Top of Information provided

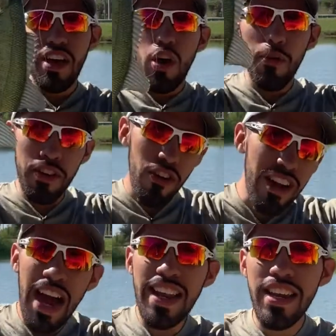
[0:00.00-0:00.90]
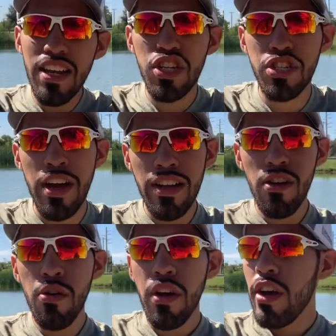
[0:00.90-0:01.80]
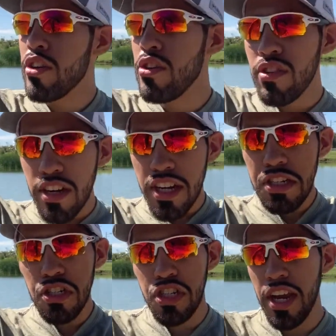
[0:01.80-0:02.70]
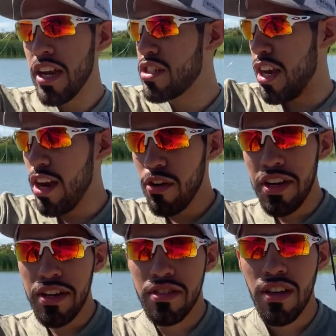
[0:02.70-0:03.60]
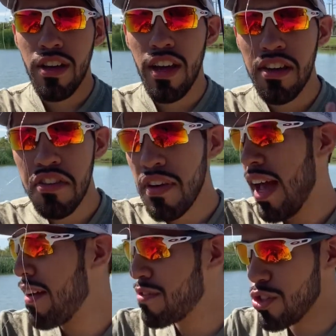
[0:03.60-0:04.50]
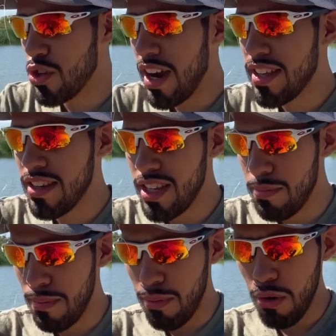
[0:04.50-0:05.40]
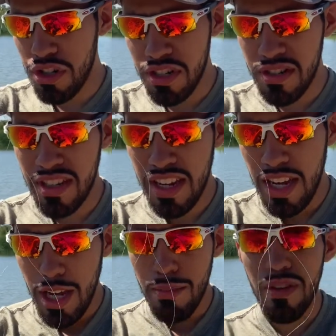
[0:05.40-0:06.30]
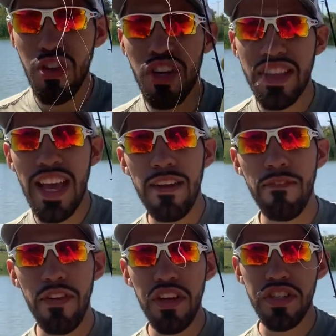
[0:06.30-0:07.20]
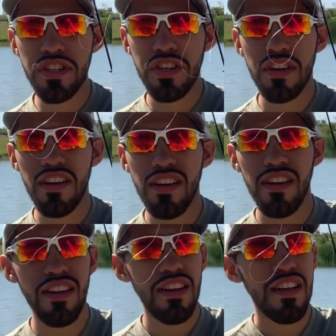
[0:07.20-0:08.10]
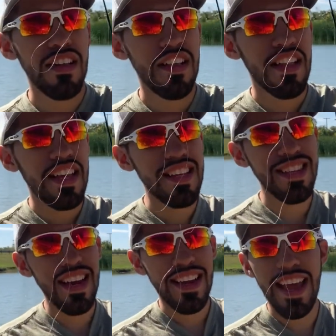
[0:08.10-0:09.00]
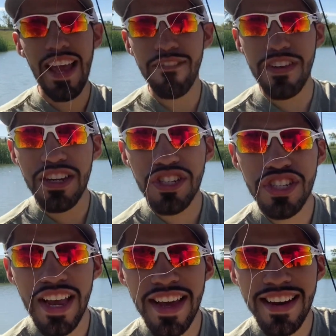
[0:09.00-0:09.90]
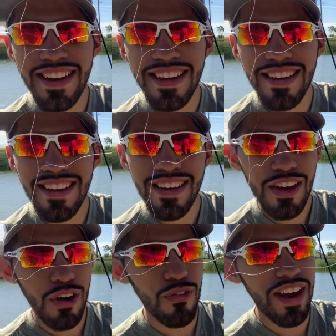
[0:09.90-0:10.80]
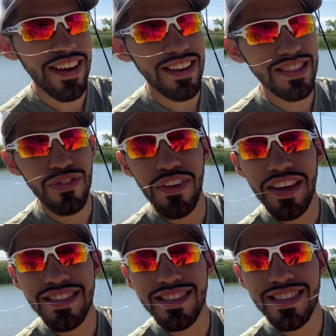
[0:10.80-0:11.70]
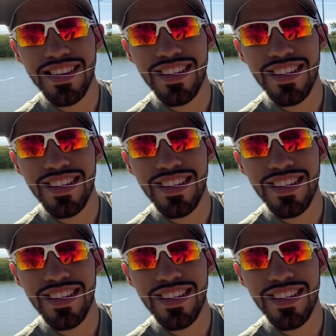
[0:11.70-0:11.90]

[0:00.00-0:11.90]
When they're not eating shallow, you need to change areas and you have to try the deeper portions. But look at that fish. He's got a caffeine shad right in his face.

Bottom of Information provided

Each record above needs to be transcribed word for word, with its pictures omitted.

[0:00.00-0:00.90]
[0:00.90-0:01.80]
[0:01.80-0:02.70]
[0:02.70-0:03.60]
[0:03.60-0:04.50]
[0:04.50-0:05.40]
[0:05.40-0:06.30]
[0:06.30-0:07.20]
[0:07.20-0:08.10]
[0:08.10-0:09.00]
[0:09.00-0:09.90]
[0:09.90-0:10.80]
[0:10.80-0:11.70]
[0:11.70-0:11.90]

[0:00.00-0:11.90]
When they're not eating shallow, you need to change areas and you have to try the deeper portions. But look at that fish. He's got a caffeine shad right in his face.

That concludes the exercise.